> **Exercise requirements**
Below are entries with pictures among them; reproduce exactly, and only, the lines from the one containing "[00:02:52.90 to 00:02:53.90]" down to the one containing "[00:02:57.90 to 00:02:58.90]", without the pictures.

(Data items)
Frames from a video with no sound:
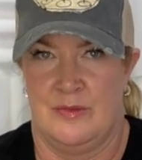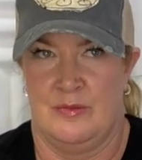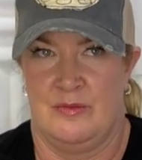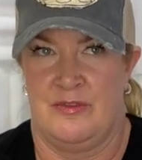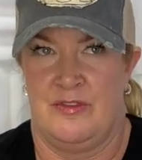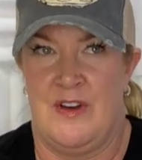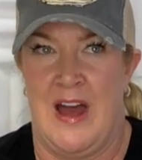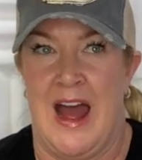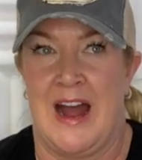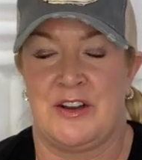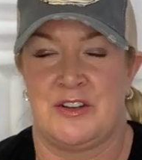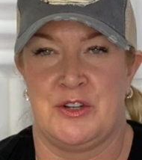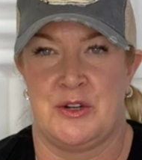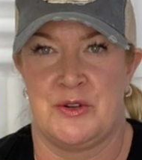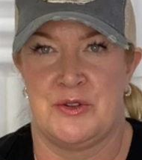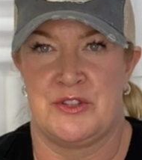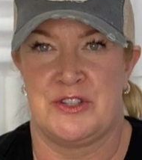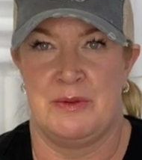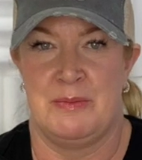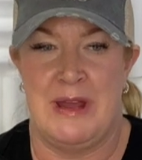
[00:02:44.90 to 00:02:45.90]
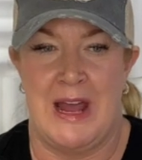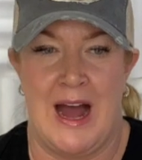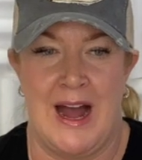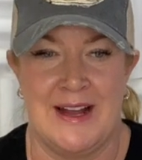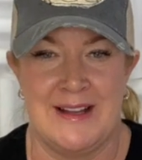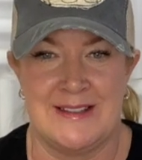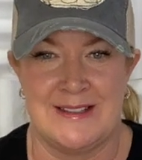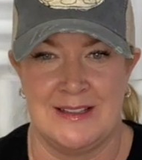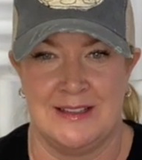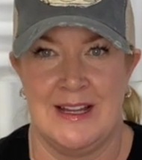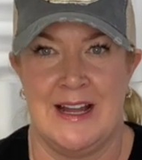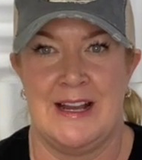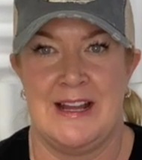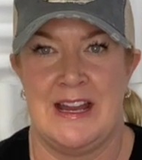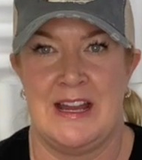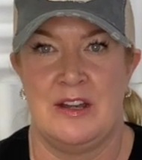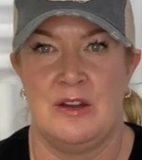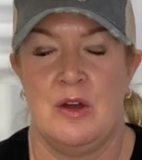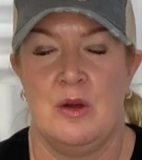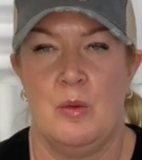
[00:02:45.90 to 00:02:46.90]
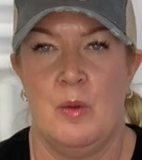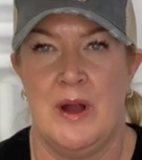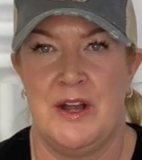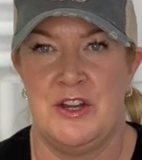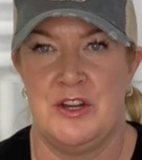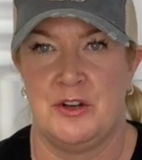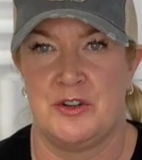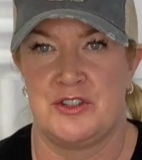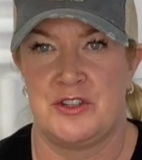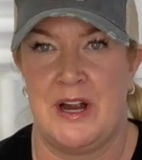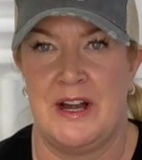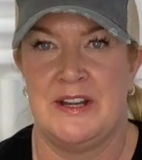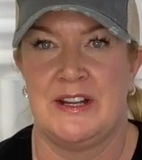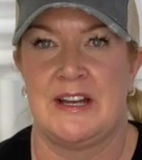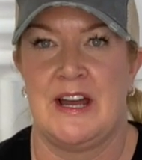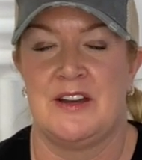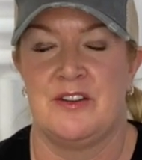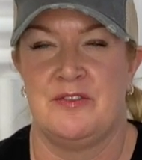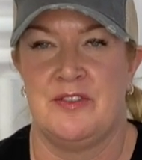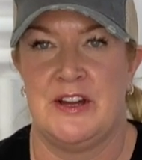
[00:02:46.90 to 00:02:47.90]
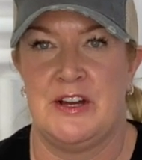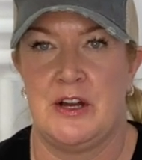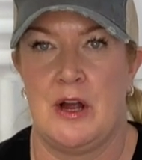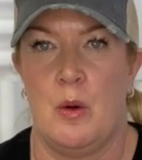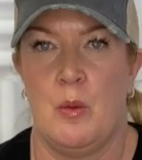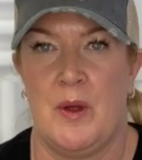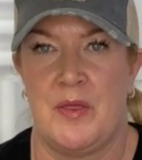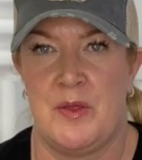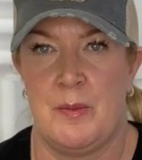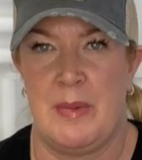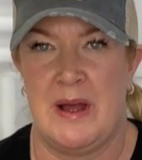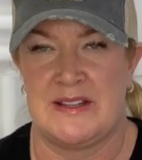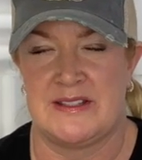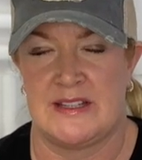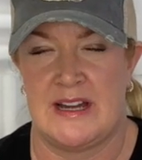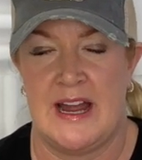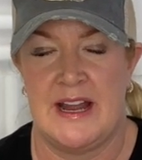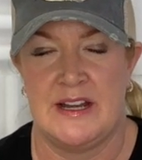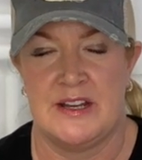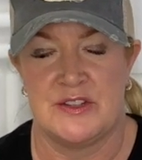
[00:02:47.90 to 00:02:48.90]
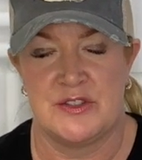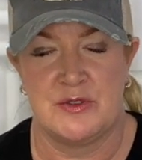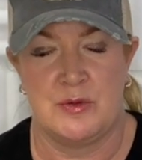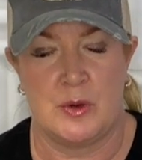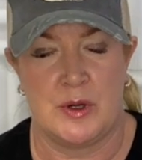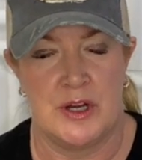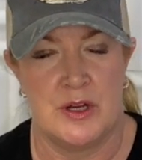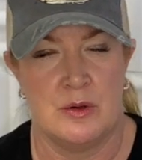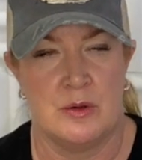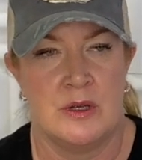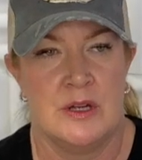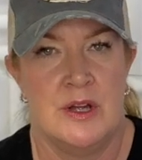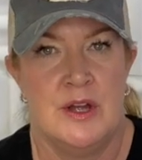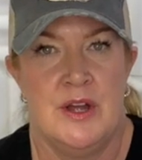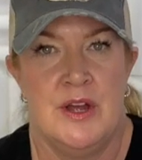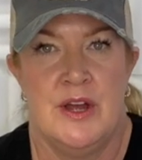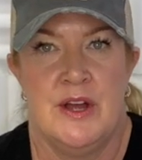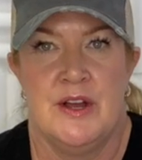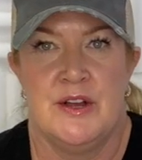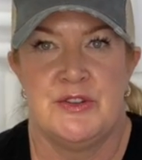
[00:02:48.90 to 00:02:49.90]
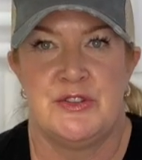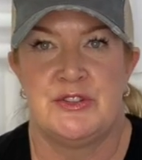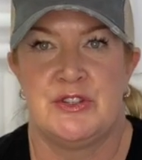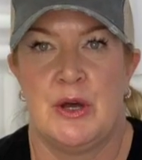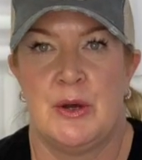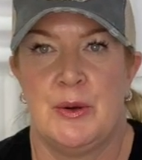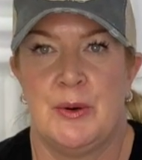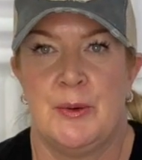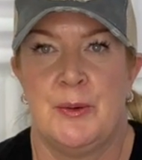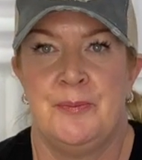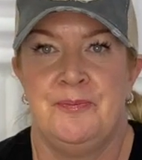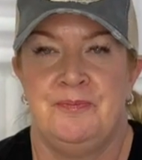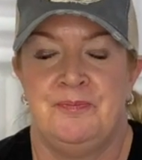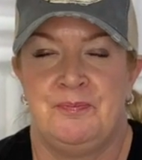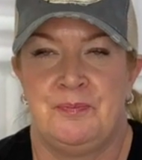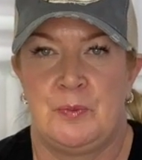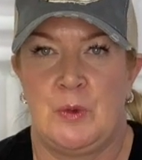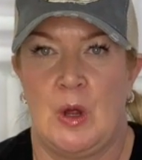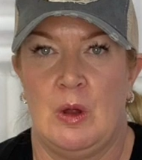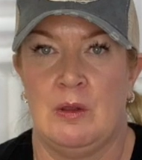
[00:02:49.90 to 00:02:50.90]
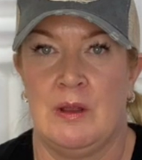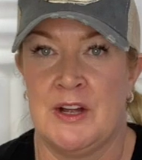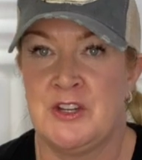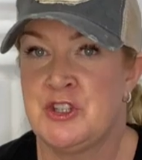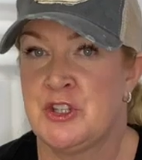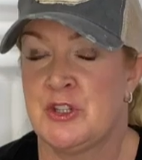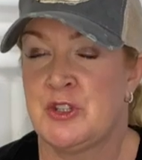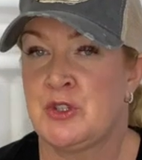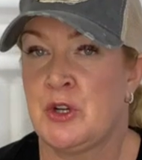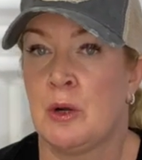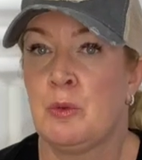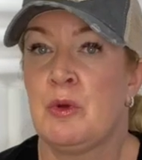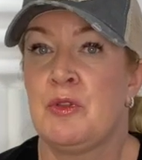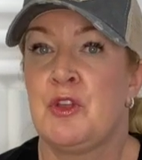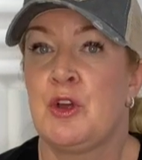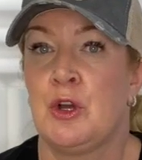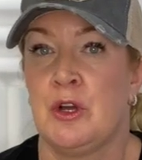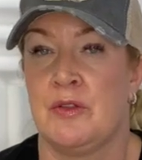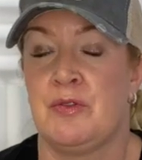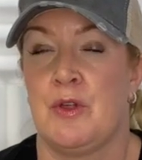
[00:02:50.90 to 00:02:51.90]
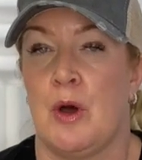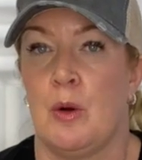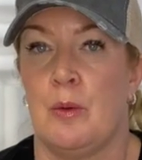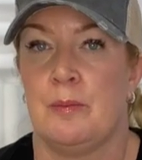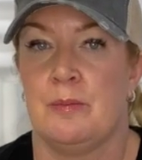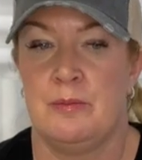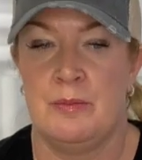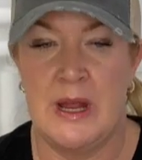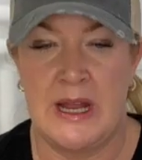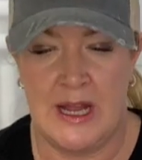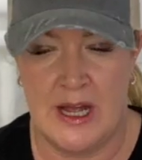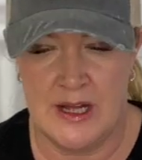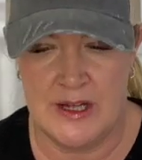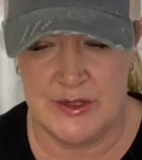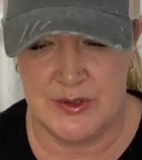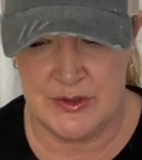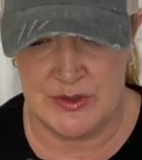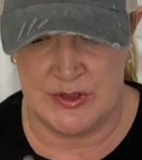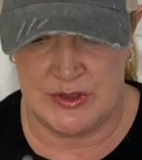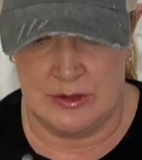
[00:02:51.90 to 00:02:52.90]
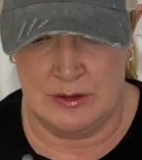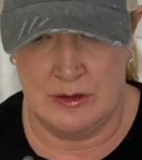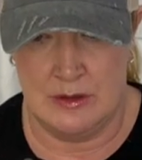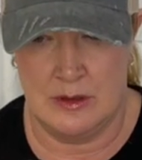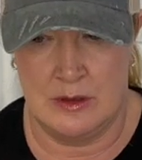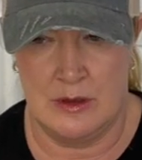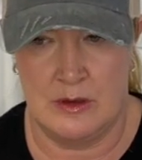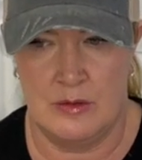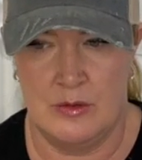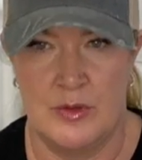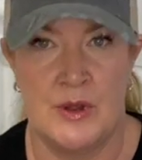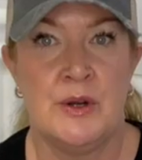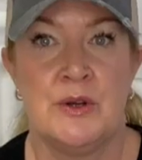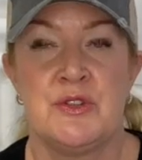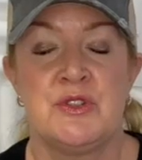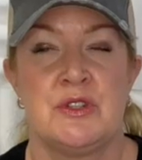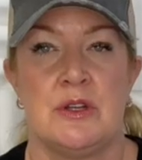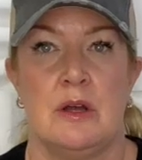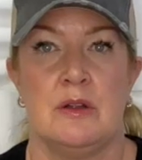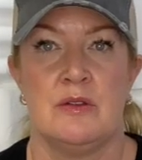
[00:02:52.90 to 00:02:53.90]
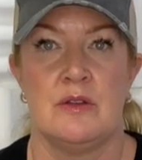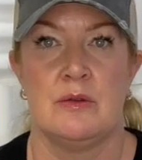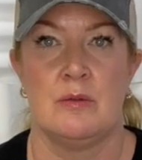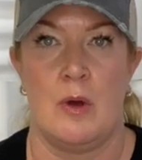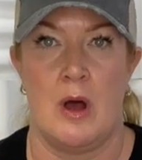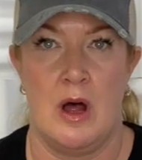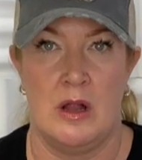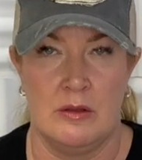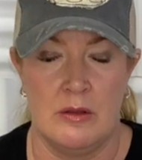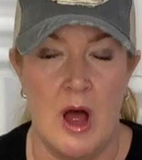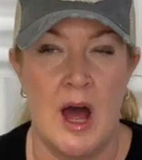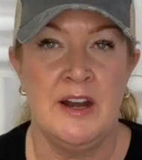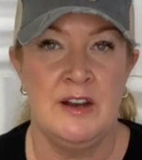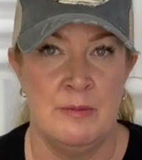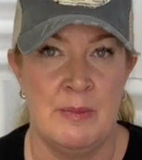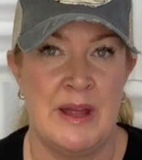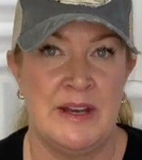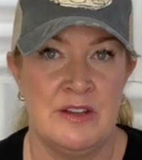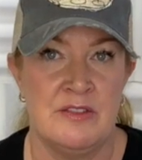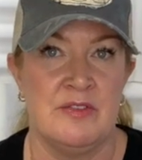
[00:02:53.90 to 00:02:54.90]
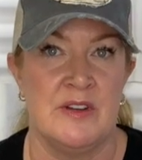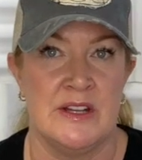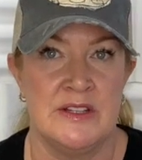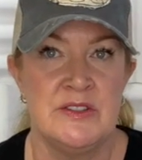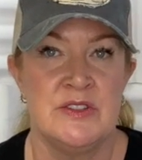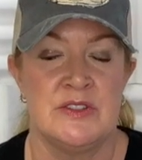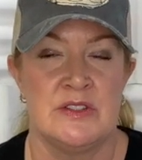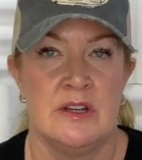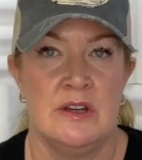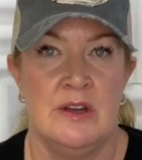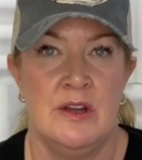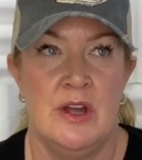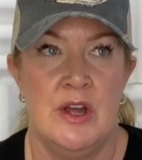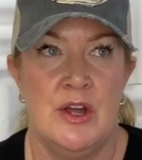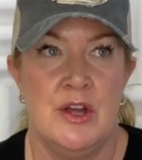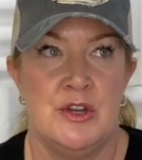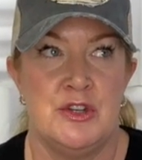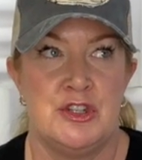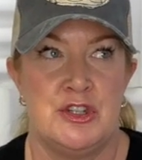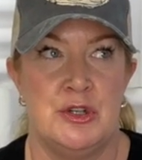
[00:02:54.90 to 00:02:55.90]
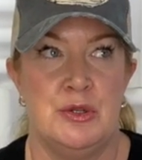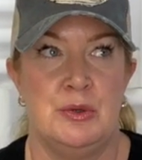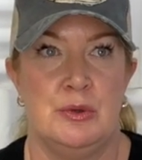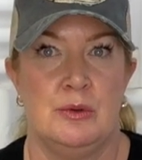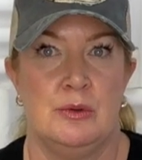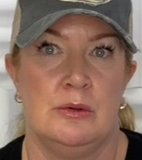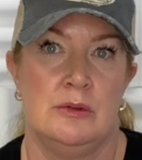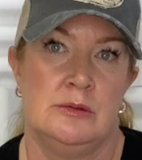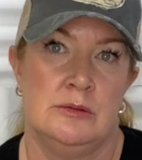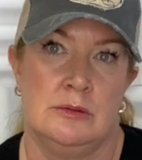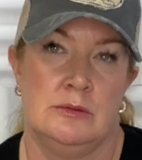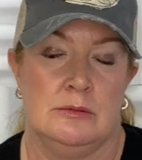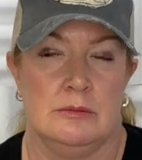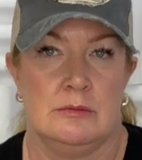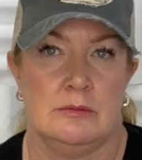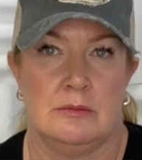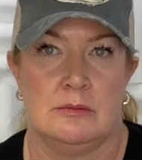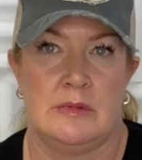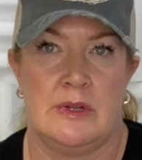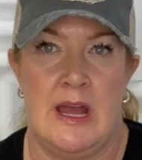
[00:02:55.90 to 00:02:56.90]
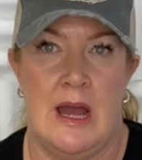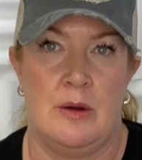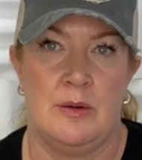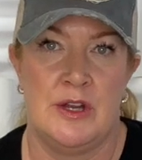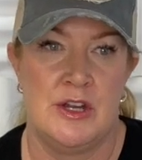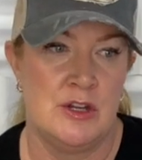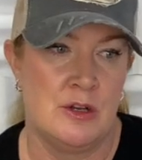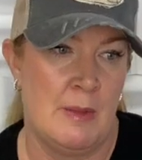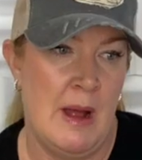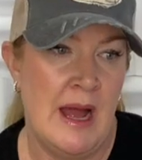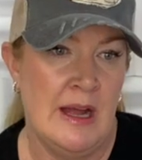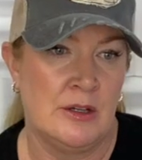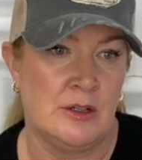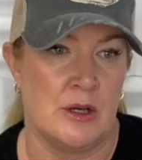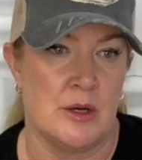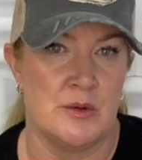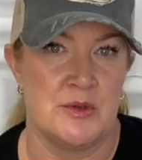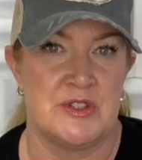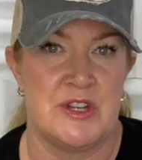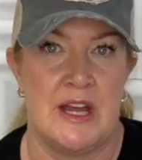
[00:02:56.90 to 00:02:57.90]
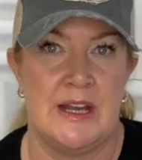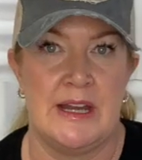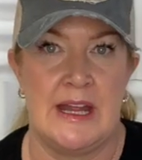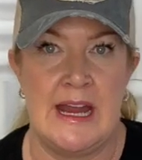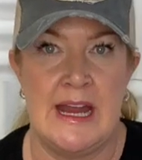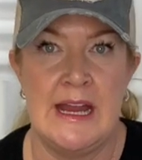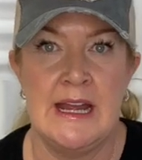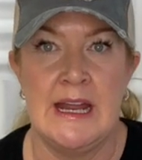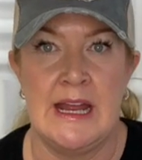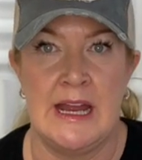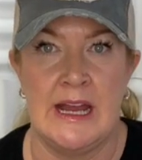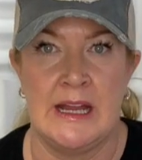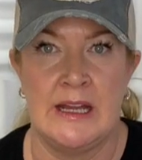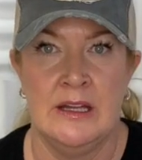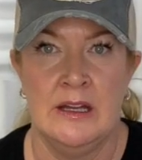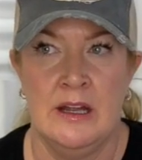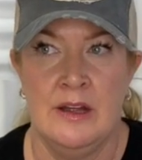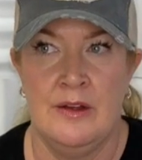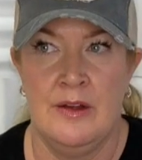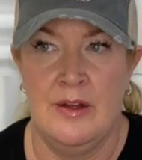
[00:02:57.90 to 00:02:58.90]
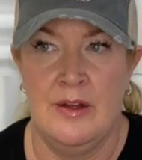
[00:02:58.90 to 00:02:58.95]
factors to be isolating when you're trying to kind of figure out what the best diet is for you. So let's just start with the good though, because there's a lot of benefits to counting your macros and eating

> **Output of the exercise**
[00:02:52.90 to 00:02:53.90]
[00:02:53.90 to 00:02:54.90]
[00:02:54.90 to 00:02:55.90]
[00:02:55.90 to 00:02:56.90]
[00:02:56.90 to 00:02:57.90]
[00:02:57.90 to 00:02:58.90]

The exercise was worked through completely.